Fingers of slow-moving lava have consumed about 80 yards of the Chain of Craters Road in Hawai'i Volcanoes National Park since the start of the week, sending toxic black smoke into the air and spreading the acrid odor of burning asphalt.

"It really stimulates the gag reflex," said Park Ranger Mardie Lane.

Still, the sight of lava creeping over the man-made road is delighting visitors, more so than watching it progress across old flows, she said.

"It puts you in your place. No matter what we do, nature rules in the end," she said.

The latest development in the Pu'u 'O'o-Kapa'ianaha eruption of Kilauea, now in its 20th year, is providing lava-watchers with easy access to the action. "The lava burning the road has really become an equal opportunity experience because it is so much more easily accessible. People don't have to hike across undulating lava surfaces. They just have to walk to the end of the road," Lane said.

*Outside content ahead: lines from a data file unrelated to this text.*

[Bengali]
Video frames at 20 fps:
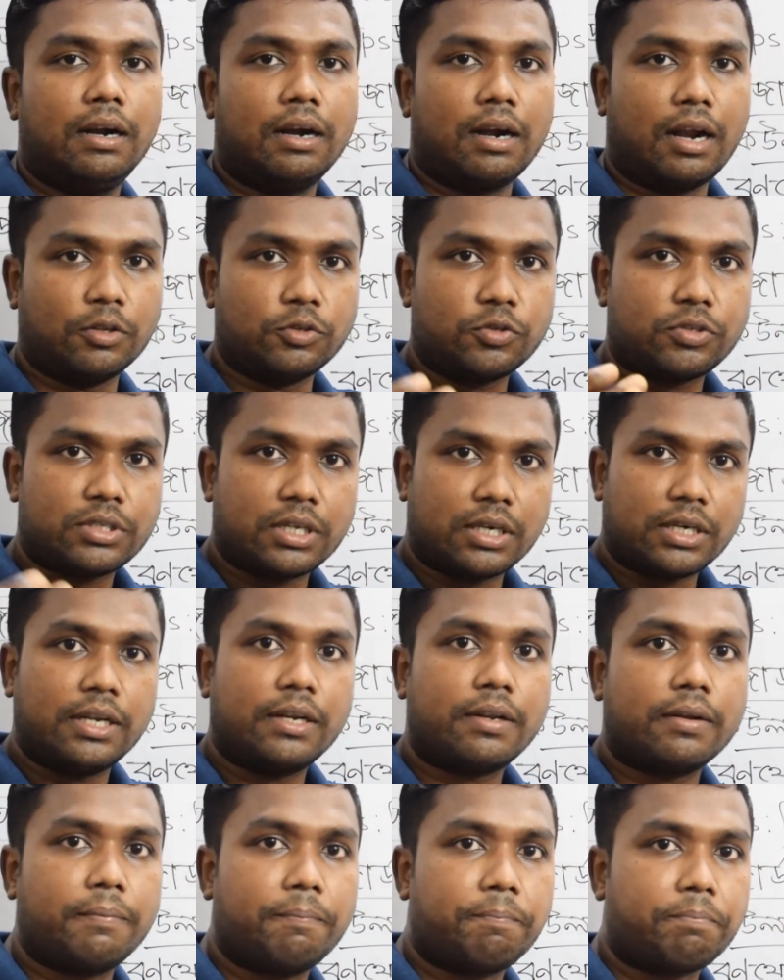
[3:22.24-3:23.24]
রাজস্থানের
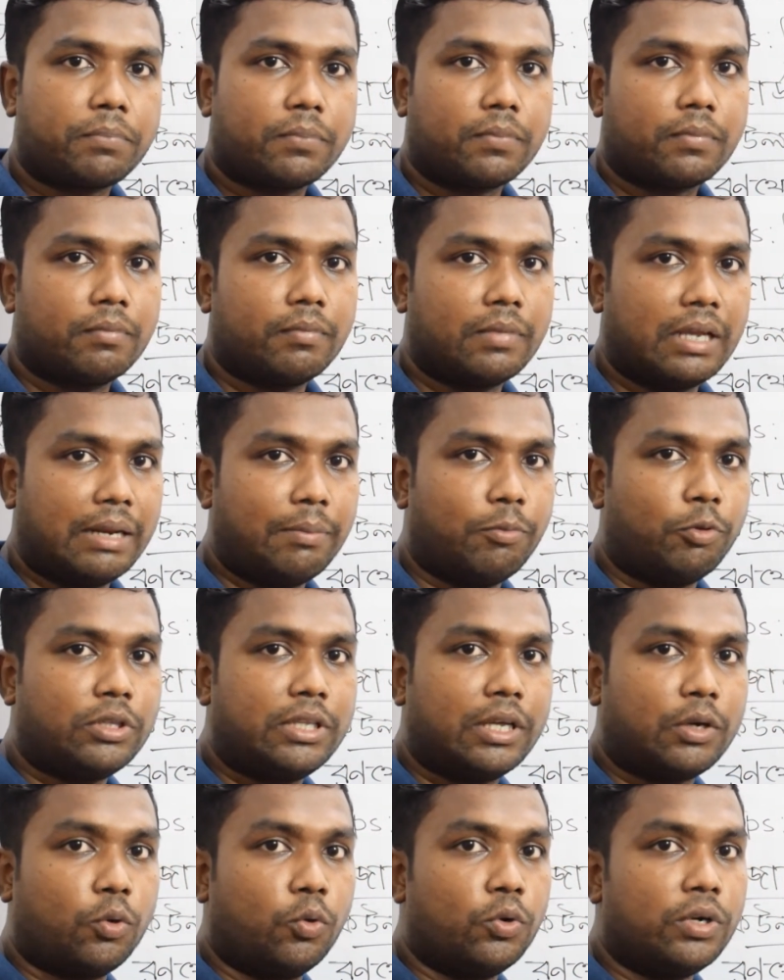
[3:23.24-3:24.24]
এর মধ্যে
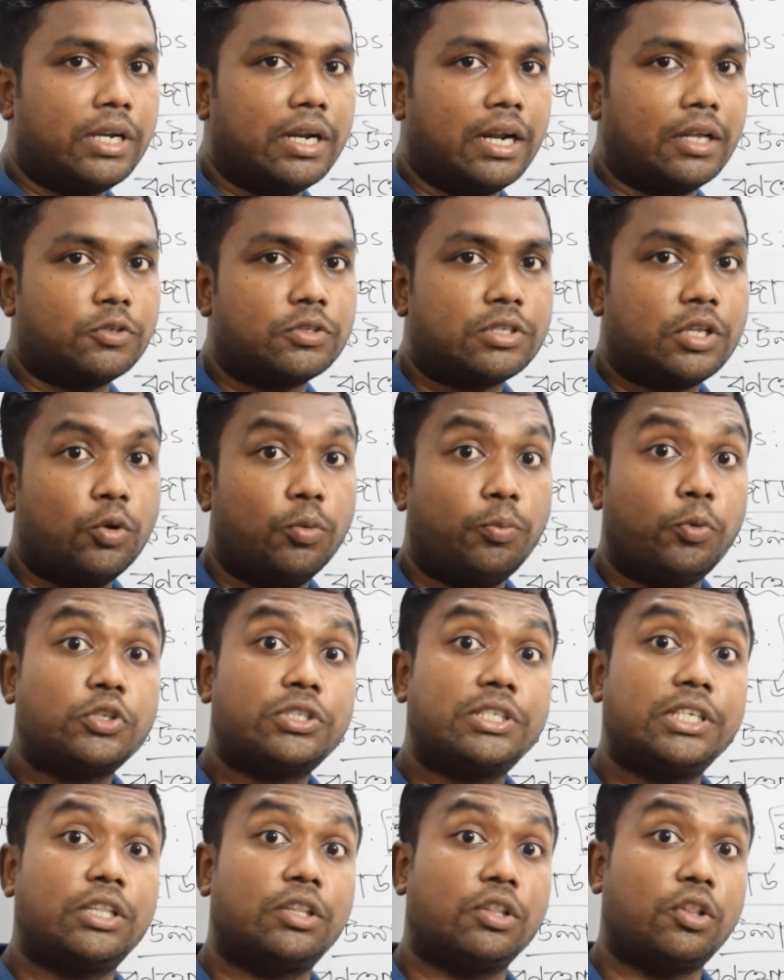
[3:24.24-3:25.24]
কোনটি রাজস্থানে
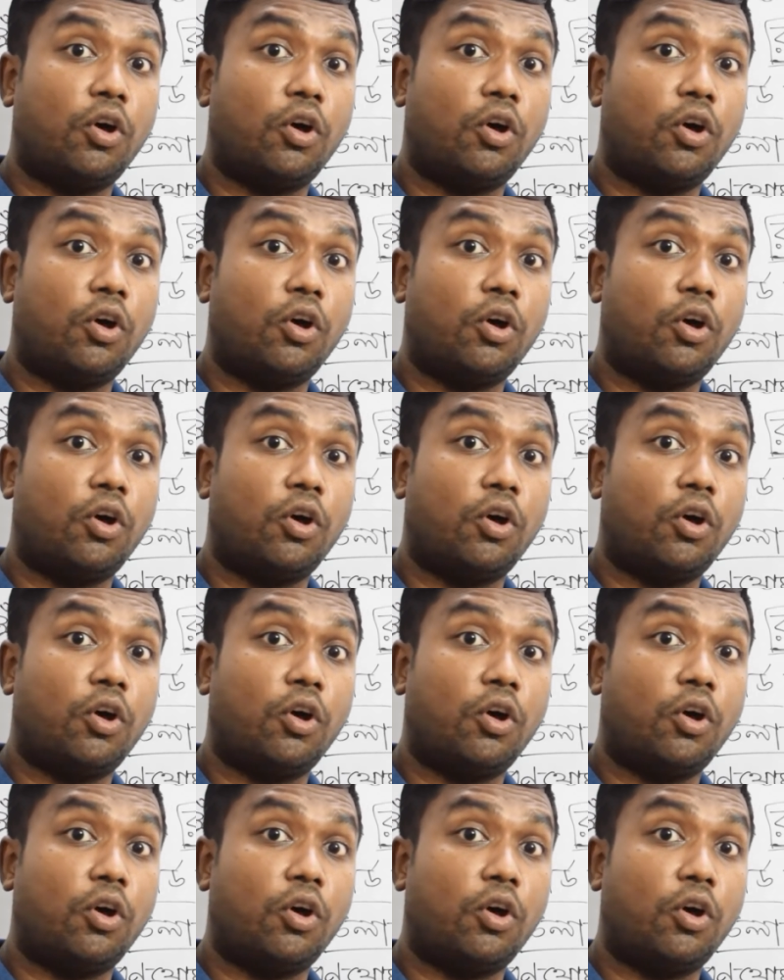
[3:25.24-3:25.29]
উপস্থিত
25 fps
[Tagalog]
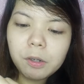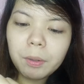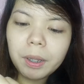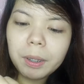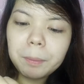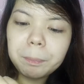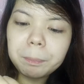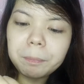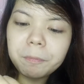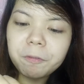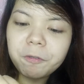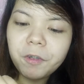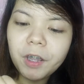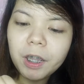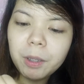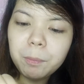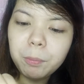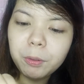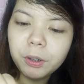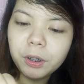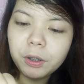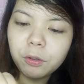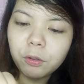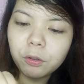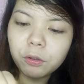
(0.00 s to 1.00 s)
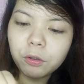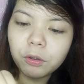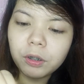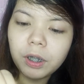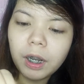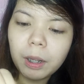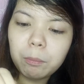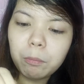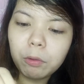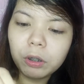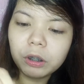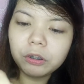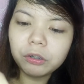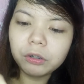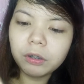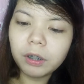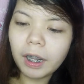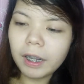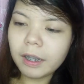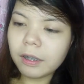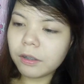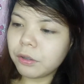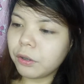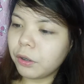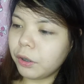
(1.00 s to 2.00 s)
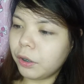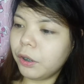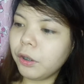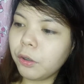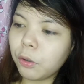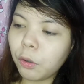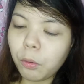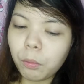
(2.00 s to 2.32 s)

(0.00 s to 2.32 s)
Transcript: anyway, favorite ko to na moisturizer.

Visitor traffic has picked up in the past couple of weeks because of spring break, and Lane said that on a busy day the national park averages 2,300 visitors. Normally, the park receives about 1,500.

Either way, it's nowhere near the 4,000 daily visitors the park was averaging last summer after a new vent opened in May, sending fluorescent-orange flows down the hillside and into the ocean.

In February when lava crossed the Chain of Craters Road, park workers were forced to move huts, toilets, signs and other equipment and establish a new center for visitors farther away from the flow.

Aside from the danger of hot lava and volcanic gases, park staff report there have been a number of methane-gas explosions at the lava front. When vegetation burns without oxygen as it is covered by lava, methane gas is created. The gas fills underground lava tubes and when the methane ignites, the ground explodes up to 100 yards in front of the advancing flow. The explosion can spray rocks and debris in all directions.